This is the sixth article in an eight-part series, discussing disability income insurance.
It's a fact that disability income insurance (DI) claims have increased dramatically over the last several years, along with a disproportionate number of inappropriate denials. The claims departments of too many insurance companies have been told to "tighten-up." Claims that once would have been routinely paid are now being denied due to industry trends, contractual misunderstandings and consumer lack of knowledge and inability to contest.
During my 35-plus years as a disability income specialist and expert witness/consultant, I have been called upon by attorneys and claimants in dozens of cases to either testify or submit written opinions on denied claims. As a result, most were then reversed and ultimately settled in favor of the claimant.

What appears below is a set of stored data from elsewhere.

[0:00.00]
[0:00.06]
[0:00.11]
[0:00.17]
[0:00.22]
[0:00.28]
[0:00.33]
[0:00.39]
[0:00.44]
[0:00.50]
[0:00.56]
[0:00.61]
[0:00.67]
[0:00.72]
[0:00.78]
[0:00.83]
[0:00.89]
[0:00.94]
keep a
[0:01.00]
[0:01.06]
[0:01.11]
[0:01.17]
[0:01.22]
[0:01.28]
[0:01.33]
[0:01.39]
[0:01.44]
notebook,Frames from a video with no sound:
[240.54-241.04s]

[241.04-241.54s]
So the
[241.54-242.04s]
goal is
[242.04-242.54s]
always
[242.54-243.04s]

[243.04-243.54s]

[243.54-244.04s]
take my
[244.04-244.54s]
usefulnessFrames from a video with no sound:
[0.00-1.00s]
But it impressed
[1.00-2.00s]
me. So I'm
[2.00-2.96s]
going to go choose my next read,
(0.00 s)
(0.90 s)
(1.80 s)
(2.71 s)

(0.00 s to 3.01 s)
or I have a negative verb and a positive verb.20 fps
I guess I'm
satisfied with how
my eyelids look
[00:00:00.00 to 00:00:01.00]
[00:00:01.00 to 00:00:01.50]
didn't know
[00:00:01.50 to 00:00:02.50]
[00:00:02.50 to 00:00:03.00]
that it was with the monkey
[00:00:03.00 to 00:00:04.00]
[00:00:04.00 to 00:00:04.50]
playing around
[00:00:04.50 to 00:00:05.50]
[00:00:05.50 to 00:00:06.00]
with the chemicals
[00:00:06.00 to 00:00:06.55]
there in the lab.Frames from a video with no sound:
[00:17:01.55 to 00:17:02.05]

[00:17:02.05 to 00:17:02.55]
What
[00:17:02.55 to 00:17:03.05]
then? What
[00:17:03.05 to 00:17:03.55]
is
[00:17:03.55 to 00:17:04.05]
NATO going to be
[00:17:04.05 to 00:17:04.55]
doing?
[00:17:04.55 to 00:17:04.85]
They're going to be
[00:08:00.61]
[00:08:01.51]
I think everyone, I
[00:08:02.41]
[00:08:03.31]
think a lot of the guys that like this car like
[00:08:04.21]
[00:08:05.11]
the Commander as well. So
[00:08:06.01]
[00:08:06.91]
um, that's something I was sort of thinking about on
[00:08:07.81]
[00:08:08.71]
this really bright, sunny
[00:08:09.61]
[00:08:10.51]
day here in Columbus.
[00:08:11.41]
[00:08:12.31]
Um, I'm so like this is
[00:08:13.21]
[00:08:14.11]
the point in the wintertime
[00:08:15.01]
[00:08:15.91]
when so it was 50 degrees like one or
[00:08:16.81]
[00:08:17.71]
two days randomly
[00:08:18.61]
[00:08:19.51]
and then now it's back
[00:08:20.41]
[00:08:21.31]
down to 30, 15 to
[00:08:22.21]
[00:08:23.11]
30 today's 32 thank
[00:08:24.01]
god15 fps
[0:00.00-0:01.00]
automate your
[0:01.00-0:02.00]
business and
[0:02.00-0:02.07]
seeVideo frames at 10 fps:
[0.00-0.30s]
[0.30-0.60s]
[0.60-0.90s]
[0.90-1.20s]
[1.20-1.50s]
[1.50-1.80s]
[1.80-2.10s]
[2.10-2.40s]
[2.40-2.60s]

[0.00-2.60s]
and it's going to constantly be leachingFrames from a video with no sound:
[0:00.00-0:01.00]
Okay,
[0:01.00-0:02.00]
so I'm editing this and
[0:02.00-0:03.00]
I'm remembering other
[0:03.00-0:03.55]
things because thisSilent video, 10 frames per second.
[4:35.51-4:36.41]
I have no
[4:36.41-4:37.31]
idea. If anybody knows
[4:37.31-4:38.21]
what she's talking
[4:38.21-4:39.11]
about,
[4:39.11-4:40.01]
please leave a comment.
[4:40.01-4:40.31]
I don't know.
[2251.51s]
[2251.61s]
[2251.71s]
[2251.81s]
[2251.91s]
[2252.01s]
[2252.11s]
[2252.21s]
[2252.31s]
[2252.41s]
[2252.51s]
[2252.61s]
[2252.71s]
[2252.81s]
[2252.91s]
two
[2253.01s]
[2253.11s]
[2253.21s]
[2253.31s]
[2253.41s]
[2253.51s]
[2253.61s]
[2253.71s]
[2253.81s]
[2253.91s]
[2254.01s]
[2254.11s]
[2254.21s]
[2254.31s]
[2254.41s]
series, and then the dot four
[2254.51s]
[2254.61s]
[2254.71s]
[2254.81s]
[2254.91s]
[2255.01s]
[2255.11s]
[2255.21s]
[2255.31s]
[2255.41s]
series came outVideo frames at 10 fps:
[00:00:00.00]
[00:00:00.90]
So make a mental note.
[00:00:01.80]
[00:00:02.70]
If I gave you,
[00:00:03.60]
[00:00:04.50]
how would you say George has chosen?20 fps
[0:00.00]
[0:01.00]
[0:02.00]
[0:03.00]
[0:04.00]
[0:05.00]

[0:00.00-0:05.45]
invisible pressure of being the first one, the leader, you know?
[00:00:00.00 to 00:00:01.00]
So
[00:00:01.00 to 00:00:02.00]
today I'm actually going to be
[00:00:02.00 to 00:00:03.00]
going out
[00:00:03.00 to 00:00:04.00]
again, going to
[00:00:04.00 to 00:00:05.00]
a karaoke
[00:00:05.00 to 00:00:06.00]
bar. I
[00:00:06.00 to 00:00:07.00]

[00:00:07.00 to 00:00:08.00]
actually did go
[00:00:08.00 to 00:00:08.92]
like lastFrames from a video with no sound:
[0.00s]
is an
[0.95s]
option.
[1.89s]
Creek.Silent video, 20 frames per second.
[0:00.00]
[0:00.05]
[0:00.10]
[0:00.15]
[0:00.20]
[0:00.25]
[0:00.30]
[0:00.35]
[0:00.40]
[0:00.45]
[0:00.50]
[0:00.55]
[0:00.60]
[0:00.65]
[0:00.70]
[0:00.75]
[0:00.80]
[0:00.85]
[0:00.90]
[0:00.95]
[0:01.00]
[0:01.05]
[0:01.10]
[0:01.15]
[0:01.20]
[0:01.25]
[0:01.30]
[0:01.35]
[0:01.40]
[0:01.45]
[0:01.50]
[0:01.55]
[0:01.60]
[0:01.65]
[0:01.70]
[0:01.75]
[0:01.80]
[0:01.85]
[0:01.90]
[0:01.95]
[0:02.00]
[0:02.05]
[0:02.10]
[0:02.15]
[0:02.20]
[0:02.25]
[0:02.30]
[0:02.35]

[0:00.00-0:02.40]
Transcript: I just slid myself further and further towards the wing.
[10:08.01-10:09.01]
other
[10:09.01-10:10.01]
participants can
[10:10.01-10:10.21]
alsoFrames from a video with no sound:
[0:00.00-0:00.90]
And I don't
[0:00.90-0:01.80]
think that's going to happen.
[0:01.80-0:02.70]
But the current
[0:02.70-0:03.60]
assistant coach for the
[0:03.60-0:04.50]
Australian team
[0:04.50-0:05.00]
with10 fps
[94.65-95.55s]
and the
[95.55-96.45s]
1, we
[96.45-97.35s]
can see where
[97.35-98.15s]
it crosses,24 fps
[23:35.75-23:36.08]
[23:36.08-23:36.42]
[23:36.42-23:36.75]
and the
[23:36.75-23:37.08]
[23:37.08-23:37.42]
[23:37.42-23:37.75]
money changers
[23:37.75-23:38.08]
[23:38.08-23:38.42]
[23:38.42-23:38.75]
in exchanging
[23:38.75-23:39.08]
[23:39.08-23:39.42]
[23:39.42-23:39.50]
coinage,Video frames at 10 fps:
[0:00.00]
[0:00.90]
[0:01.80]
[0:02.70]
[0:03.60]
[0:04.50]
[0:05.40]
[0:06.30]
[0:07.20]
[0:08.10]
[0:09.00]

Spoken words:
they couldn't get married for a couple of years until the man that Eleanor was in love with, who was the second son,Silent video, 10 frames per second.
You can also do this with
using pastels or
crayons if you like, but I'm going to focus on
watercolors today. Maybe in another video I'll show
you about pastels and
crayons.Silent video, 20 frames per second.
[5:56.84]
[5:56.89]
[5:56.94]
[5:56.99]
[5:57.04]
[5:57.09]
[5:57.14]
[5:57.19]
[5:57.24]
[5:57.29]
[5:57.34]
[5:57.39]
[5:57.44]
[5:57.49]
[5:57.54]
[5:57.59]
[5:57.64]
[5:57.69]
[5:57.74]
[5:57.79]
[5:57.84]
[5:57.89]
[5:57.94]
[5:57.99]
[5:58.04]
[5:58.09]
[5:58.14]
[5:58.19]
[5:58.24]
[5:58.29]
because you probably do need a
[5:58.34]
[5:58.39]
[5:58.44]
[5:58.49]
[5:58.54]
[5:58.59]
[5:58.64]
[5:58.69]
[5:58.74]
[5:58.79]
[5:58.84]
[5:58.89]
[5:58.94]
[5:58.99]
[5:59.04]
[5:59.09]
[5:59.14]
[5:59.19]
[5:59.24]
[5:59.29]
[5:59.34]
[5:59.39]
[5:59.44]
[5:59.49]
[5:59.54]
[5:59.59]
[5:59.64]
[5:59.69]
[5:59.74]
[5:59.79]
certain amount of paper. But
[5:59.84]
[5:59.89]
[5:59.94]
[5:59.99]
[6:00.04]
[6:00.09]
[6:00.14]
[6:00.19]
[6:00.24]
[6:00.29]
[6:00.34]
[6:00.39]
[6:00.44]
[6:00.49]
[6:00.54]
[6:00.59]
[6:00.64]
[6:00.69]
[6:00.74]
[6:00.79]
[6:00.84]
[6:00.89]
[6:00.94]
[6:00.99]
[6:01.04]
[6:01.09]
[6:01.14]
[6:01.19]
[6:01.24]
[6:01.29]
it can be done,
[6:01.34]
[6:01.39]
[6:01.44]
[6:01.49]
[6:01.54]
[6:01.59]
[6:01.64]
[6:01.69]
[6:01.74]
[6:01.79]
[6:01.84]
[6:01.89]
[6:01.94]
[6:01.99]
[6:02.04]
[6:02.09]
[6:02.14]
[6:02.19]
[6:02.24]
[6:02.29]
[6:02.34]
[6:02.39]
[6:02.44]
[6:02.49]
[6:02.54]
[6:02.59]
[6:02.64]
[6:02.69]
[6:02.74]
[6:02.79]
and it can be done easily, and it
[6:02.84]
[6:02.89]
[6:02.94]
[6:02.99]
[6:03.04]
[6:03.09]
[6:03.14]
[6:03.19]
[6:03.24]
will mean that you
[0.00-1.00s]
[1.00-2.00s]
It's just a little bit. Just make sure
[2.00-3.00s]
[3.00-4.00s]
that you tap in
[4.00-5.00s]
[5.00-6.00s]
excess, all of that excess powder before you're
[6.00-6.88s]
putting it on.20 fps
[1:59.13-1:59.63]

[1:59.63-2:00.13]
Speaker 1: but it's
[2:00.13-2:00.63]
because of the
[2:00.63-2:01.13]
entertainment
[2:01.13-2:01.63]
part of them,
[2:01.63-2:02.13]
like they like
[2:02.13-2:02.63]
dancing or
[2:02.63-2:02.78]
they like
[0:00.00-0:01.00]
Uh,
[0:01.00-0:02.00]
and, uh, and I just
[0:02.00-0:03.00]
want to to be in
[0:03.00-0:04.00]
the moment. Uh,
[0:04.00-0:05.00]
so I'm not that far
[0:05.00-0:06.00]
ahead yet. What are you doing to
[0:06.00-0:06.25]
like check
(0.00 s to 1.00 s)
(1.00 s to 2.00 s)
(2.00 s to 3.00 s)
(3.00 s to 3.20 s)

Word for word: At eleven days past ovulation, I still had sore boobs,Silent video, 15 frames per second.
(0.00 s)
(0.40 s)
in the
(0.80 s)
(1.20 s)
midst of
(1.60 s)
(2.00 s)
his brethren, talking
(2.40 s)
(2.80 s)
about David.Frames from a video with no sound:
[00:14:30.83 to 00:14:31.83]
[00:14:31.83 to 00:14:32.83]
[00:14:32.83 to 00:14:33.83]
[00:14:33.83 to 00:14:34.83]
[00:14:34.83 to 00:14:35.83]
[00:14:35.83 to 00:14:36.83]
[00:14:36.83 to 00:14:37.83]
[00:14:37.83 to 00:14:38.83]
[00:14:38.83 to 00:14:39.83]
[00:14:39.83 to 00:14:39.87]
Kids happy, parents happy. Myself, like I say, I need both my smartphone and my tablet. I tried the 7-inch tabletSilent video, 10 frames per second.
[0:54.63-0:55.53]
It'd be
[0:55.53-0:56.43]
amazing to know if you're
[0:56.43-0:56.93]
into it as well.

In this article, I am going to discuss claims that have been inappropriately denied and also pass comment on those which can or should be justifiably be denied due to the claim being invalid or fraudulent. Some of the reasons why the claim could be judged invalid are:
1. Elimination period not being satisfied, either due to the inadequate number of days or days not being consecutive
2. Definitions, terms and conditions for benefits to be paid are not satisfied
a) Total disability
b) Residual disability,
3. Renewability
4. Exclusions
There is a common denominator among these reasons for claims denial: Satisfying the definition of total disability. Some of the definitions that are commonly used by the industry and primarily based on occupation, etc., are:
- Own-occupation – This purely own-occupation definition allows payment to be made so long as the insured can't do the duties of their occupation even if the insured is working elsewhere so long as it is another occupation. Some carriers even offer an own-occupation medical specialty definition, based on AMA recognized specialties. The definition could be for the FULL benefit period, or for part of the benefit period. See below for examples.
- Own-occupation, not gainfully employed elsewhere – A policy with this type of split definition pays benefits (sometimes as per above for a period of time and then changes), if the insured can't do the duties of his or her occupation and is not working elsewhere. Working or not, then becomes the choice of the claimant. If they do work elsewhere, and there is a loss of income, residual benefits will then kick in (assuming this option is part of the contract and its terms/conditions are satisfied).
- Own-occupation, unable to work elsewhere – This is an other example of a split definition that gives true own-occ (see the first definition above) for a period of time, usually two to five years, then changes to unable to work elsewhere (by reason of education, training, experience, and sometimes prior economic status.) This is one of the least desirable of all and gives the carrier some control in minimizing the impact of the claim.
- Loss of earnings – This is the same as a residual (proportionate) definition. An example might be if an insured has a 30% loss of income while disabled (and under the care of a physician), they will be paid 30% of the monthly benefit. While this policy does pay proportionately, please note that the insured also starts off with an initial minimum 40% shortfall in view of the fact that the carrier's participation tables only allowed approximately 40-60% of pre-disability income to be covered/issued. Issued amounts in many cases are currently basically capped at $10,000-15,000/month, depending on occupation and income. Note: Additional coverage past these amounts (up to $50,000/month), are available in a secondary market.
Another major reason for claims denial has to do with misstatements and/or omissions which have been made on the application by the claimant. With regard to these, I can safely say that in some cases, they have been unintentional due to the poor wording of the questions appearing on the application. I've stated many times over and over in the last 20 years as an expert witness, that the claim starts with the application. Who is at fault? Is it the carrier's fault for poorly constructing the wording of the questions, or is it the applicant's who intentionally withholds pertinent information that could negatively impact the underwriter's decision as to whether or not to issue a contract as applied for? Some critical areas of the application which affect a claim and could be inadvertently answered incorrectly, or dishonestly, have to do with:
1. Occupation/duties
2. Health
3. Income
4. Other pertinent facts such as avocations, etc.
Incidentally, some of the "honest" mistakes unintentionally made by the applicant might be "overlooked" after two years, as outlined in the contract's incontestability clause, unless there is other wording or state statutes to over-ride that clause.
What may not be "overlooked" however, are fraudulent misstatements or omissions such as health or income (see above). Come on, can someone honestly say that they "forgot" that they had a back operation, or a heart attack two years ago?! With the same view in mind, let's not forget the agent's role in completing the application. Did the agent record all answers exactly as they were answered, or was there some hidden agenda or motive for writing them down in such a way so that the policy would be issued as "applied for" (without a declination, rating or an exclusion)? In this case, did the agent really do the proposed insured a favor, or were these omissions for the agent's own gain?